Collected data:
= = =
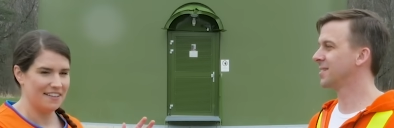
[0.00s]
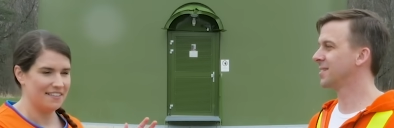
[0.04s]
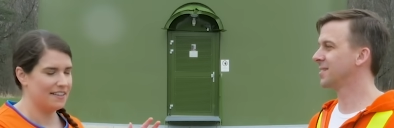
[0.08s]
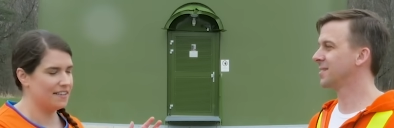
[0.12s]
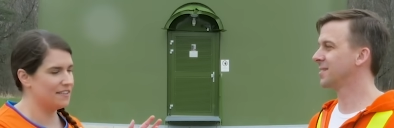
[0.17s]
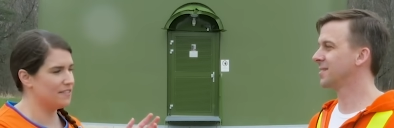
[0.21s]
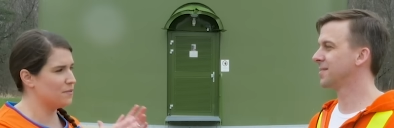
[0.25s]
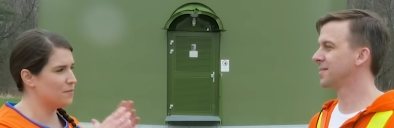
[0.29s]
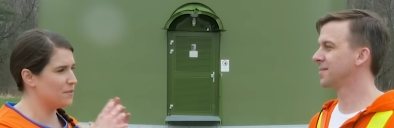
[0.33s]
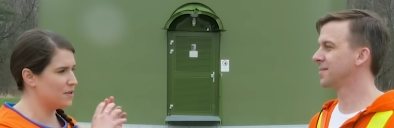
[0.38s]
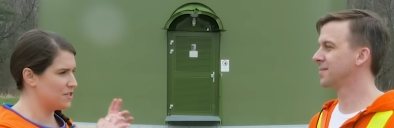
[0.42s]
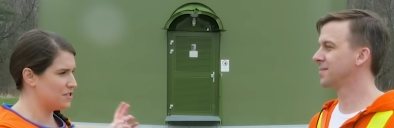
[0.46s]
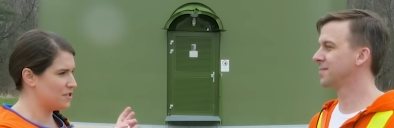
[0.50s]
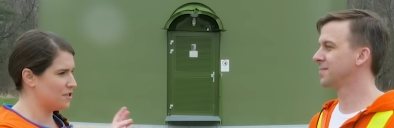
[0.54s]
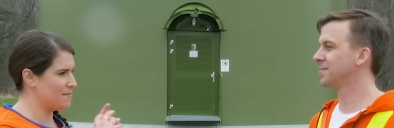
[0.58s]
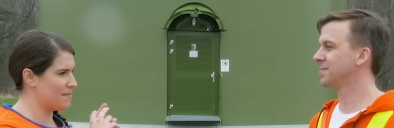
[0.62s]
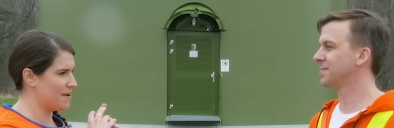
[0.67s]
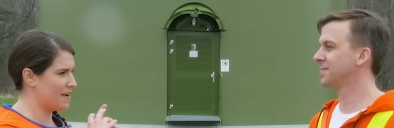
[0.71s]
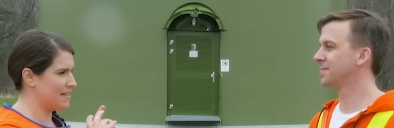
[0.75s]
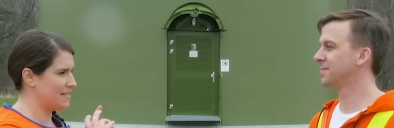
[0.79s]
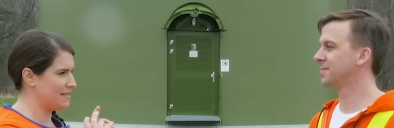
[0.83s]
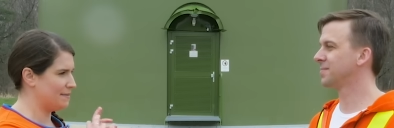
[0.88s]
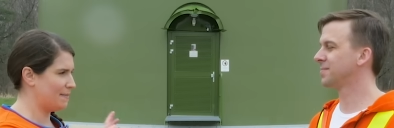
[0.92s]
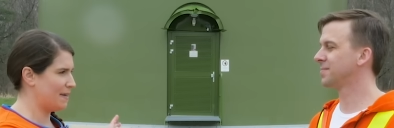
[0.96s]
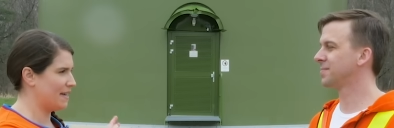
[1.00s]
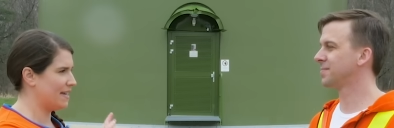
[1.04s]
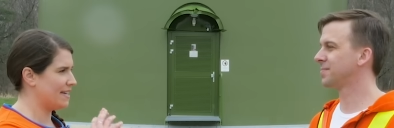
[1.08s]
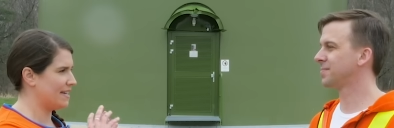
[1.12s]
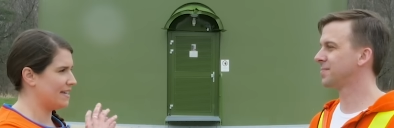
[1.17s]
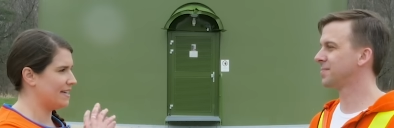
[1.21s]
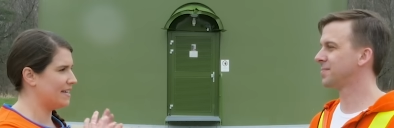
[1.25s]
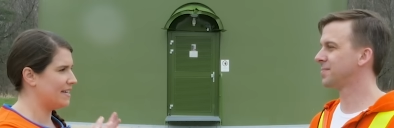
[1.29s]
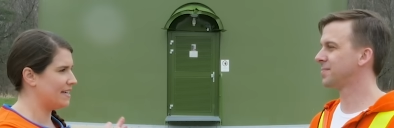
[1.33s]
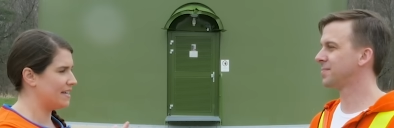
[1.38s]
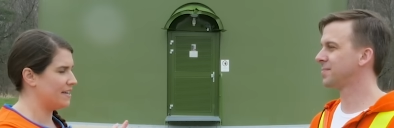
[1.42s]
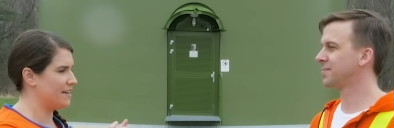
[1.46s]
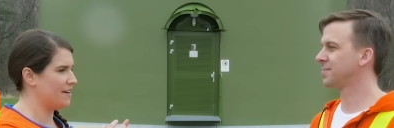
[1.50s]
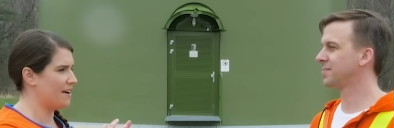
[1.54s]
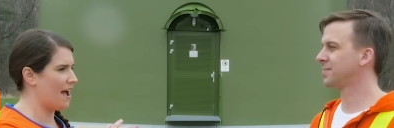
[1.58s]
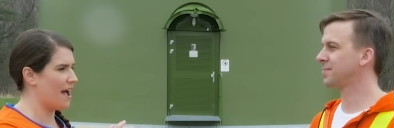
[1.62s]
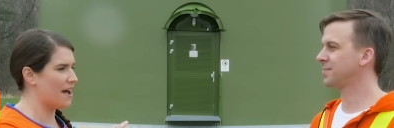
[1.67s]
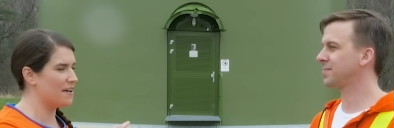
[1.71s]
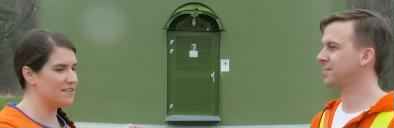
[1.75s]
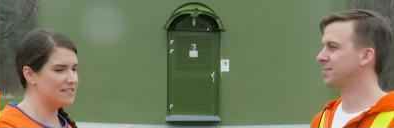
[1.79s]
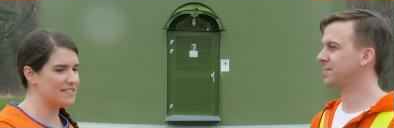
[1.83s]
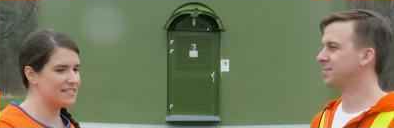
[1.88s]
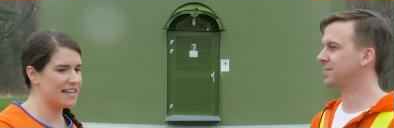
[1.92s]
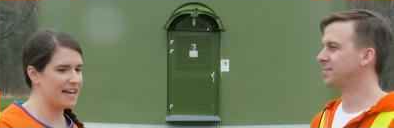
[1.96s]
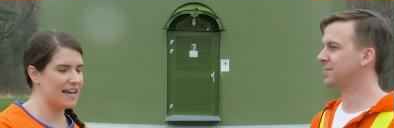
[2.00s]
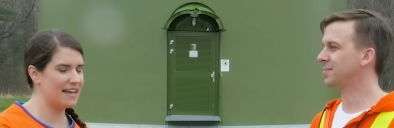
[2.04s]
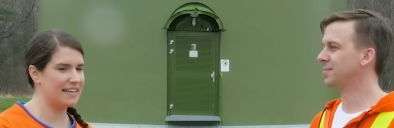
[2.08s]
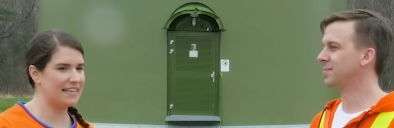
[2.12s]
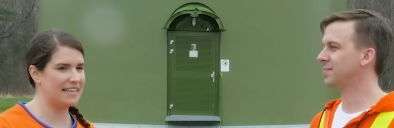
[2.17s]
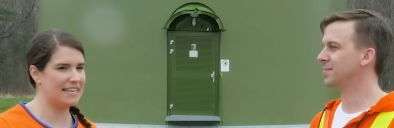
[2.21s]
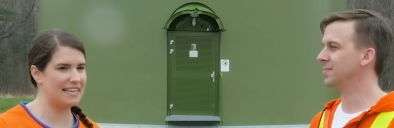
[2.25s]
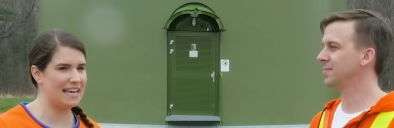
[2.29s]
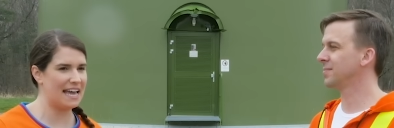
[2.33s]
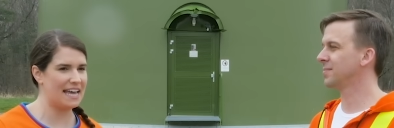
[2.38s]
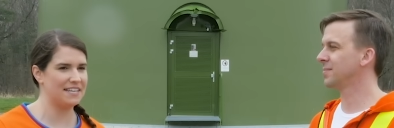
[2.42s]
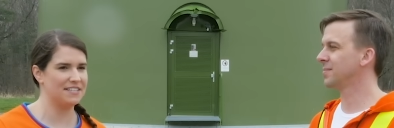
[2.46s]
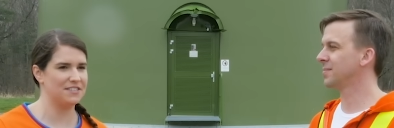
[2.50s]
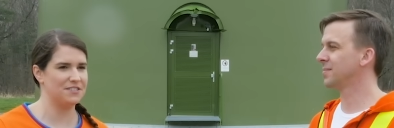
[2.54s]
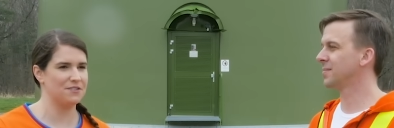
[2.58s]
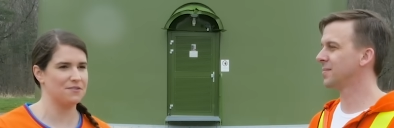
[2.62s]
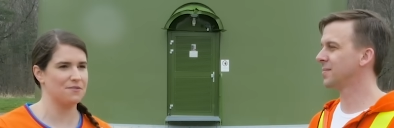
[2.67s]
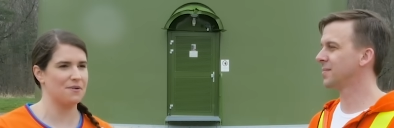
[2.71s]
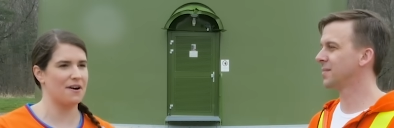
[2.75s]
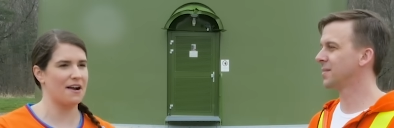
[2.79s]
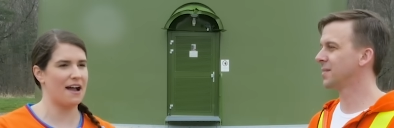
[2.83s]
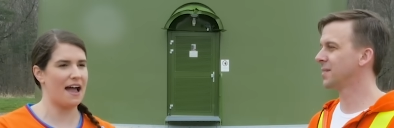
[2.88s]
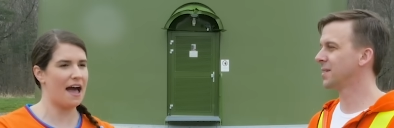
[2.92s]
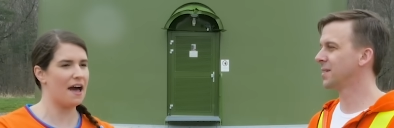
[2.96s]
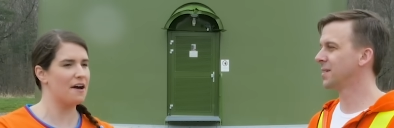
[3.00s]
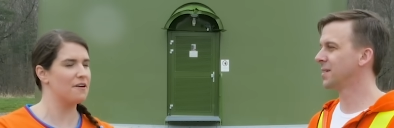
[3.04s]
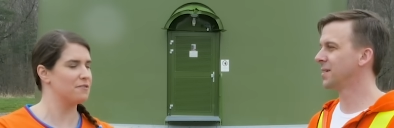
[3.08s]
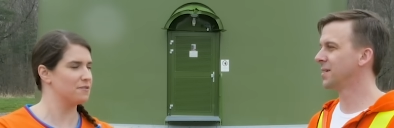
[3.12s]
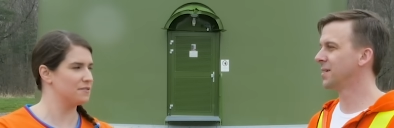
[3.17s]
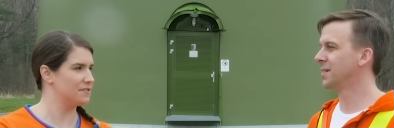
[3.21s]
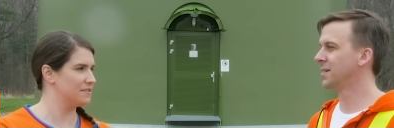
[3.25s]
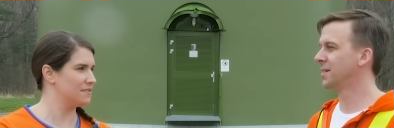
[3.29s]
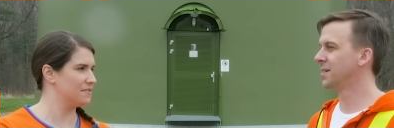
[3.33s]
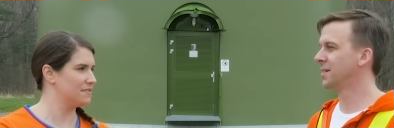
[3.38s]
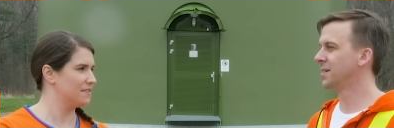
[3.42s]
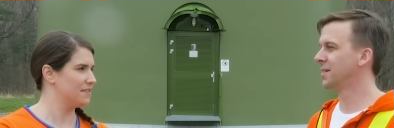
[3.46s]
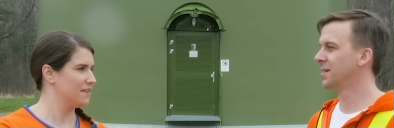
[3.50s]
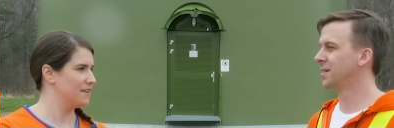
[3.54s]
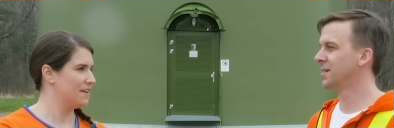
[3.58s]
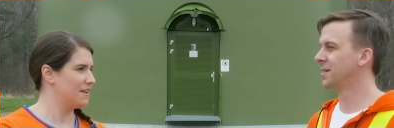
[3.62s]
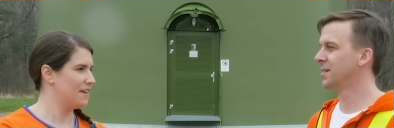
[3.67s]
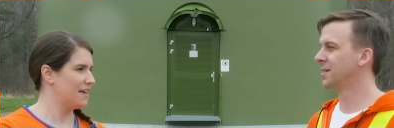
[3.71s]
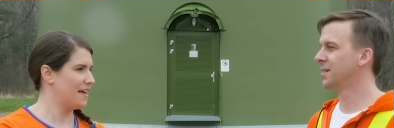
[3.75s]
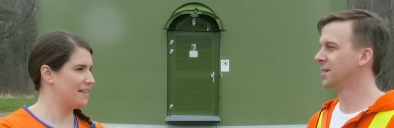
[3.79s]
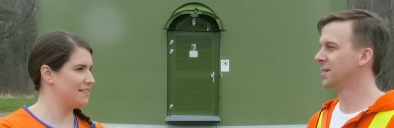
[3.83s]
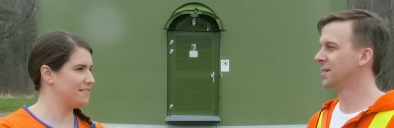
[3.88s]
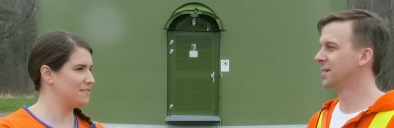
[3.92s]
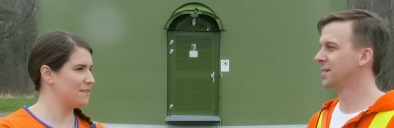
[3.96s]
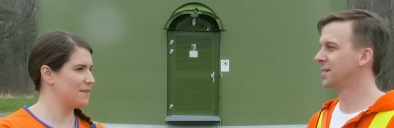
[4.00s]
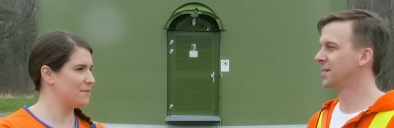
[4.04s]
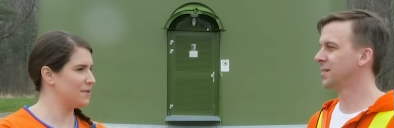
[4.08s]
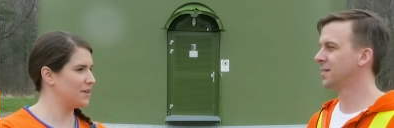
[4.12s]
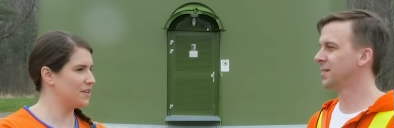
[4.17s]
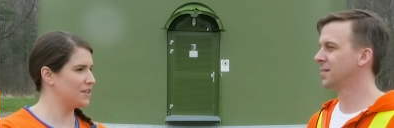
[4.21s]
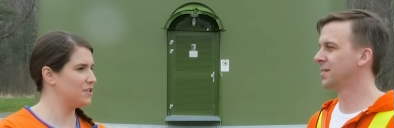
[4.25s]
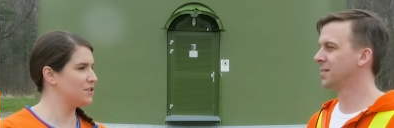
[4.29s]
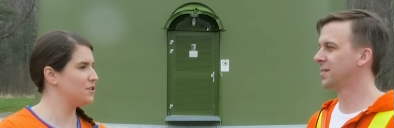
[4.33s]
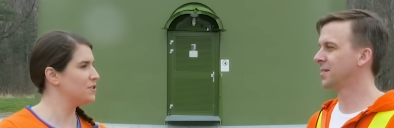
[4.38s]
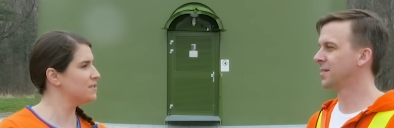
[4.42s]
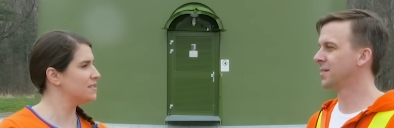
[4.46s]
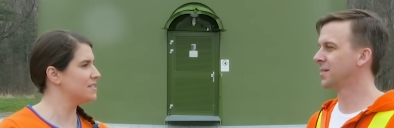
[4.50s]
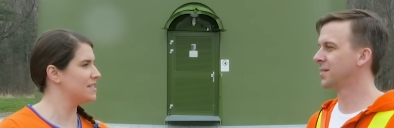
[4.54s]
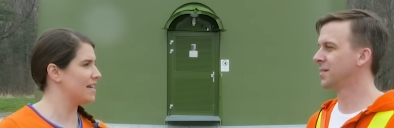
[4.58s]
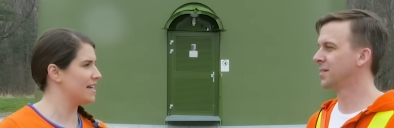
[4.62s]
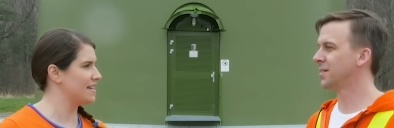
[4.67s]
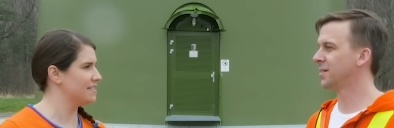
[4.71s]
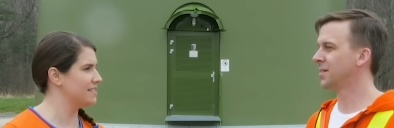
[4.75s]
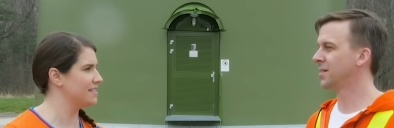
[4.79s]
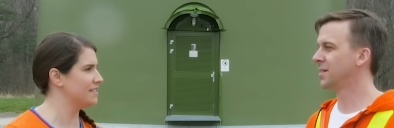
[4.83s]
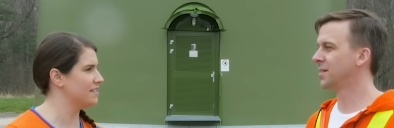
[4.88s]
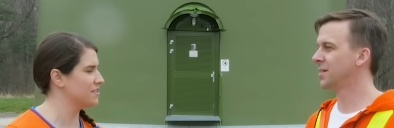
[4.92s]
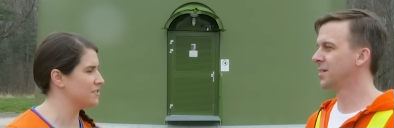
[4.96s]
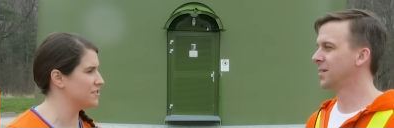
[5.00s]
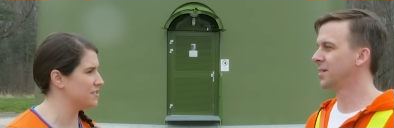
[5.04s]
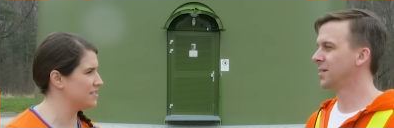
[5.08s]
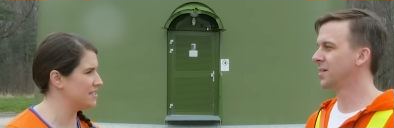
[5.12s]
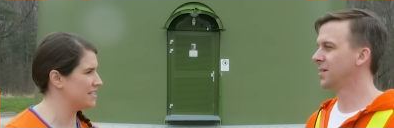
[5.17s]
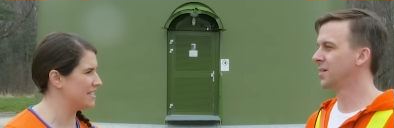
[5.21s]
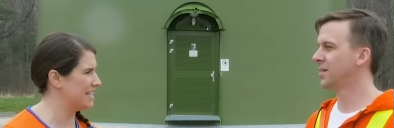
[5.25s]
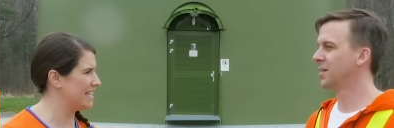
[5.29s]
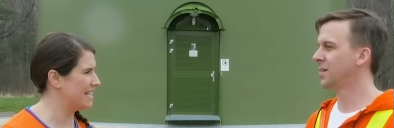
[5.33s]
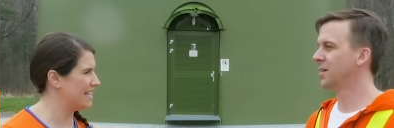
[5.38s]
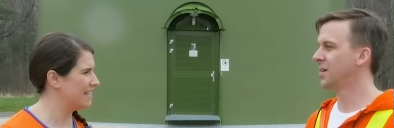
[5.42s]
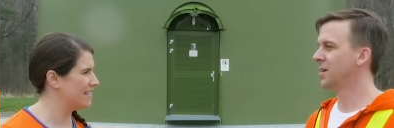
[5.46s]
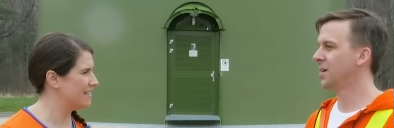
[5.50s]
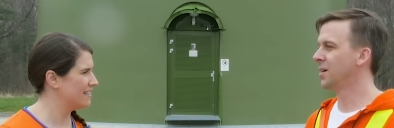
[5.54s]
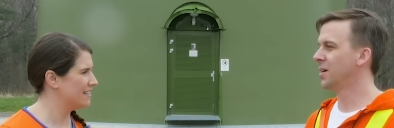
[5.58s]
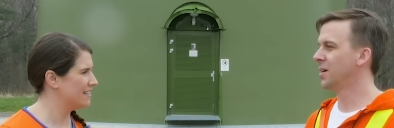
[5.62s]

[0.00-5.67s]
Speaker 1: that the wind turbine is making here, how does that get to our house and so that we could use it as electricity?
= = =
§ EXERCISE GOAL: Leaving the pictures out, set down all of the data again exactly.

§ ANSWER TO THIS PROBLEM:
[0.00s]
[0.04s]
[0.08s]
[0.12s]
[0.17s]
[0.21s]
[0.25s]
[0.29s]
[0.33s]
[0.38s]
[0.42s]
[0.46s]
[0.50s]
[0.54s]
[0.58s]
[0.62s]
[0.67s]
[0.71s]
[0.75s]
[0.79s]
[0.83s]
[0.88s]
[0.92s]
[0.96s]
[1.00s]
[1.04s]
[1.08s]
[1.12s]
[1.17s]
[1.21s]
[1.25s]
[1.29s]
[1.33s]
[1.38s]
[1.42s]
[1.46s]
[1.50s]
[1.54s]
[1.58s]
[1.62s]
[1.67s]
[1.71s]
[1.75s]
[1.79s]
[1.83s]
[1.88s]
[1.92s]
[1.96s]
[2.00s]
[2.04s]
[2.08s]
[2.12s]
[2.17s]
[2.21s]
[2.25s]
[2.29s]
[2.33s]
[2.38s]
[2.42s]
[2.46s]
[2.50s]
[2.54s]
[2.58s]
[2.62s]
[2.67s]
[2.71s]
[2.75s]
[2.79s]
[2.83s]
[2.88s]
[2.92s]
[2.96s]
[3.00s]
[3.04s]
[3.08s]
[3.12s]
[3.17s]
[3.21s]
[3.25s]
[3.29s]
[3.33s]
[3.38s]
[3.42s]
[3.46s]
[3.50s]
[3.54s]
[3.58s]
[3.62s]
[3.67s]
[3.71s]
[3.75s]
[3.79s]
[3.83s]
[3.88s]
[3.92s]
[3.96s]
[4.00s]
[4.04s]
[4.08s]
[4.12s]
[4.17s]
[4.21s]
[4.25s]
[4.29s]
[4.33s]
[4.38s]
[4.42s]
[4.46s]
[4.50s]
[4.54s]
[4.58s]
[4.62s]
[4.67s]
[4.71s]
[4.75s]
[4.79s]
[4.83s]
[4.88s]
[4.92s]
[4.96s]
[5.00s]
[5.04s]
[5.08s]
[5.12s]
[5.17s]
[5.21s]
[5.25s]
[5.29s]
[5.33s]
[5.38s]
[5.42s]
[5.46s]
[5.50s]
[5.54s]
[5.58s]
[5.62s]

[0.00-5.67s]
Speaker 1: that the wind turbine is making here, how does that get to our house and so that we could use it as electricity?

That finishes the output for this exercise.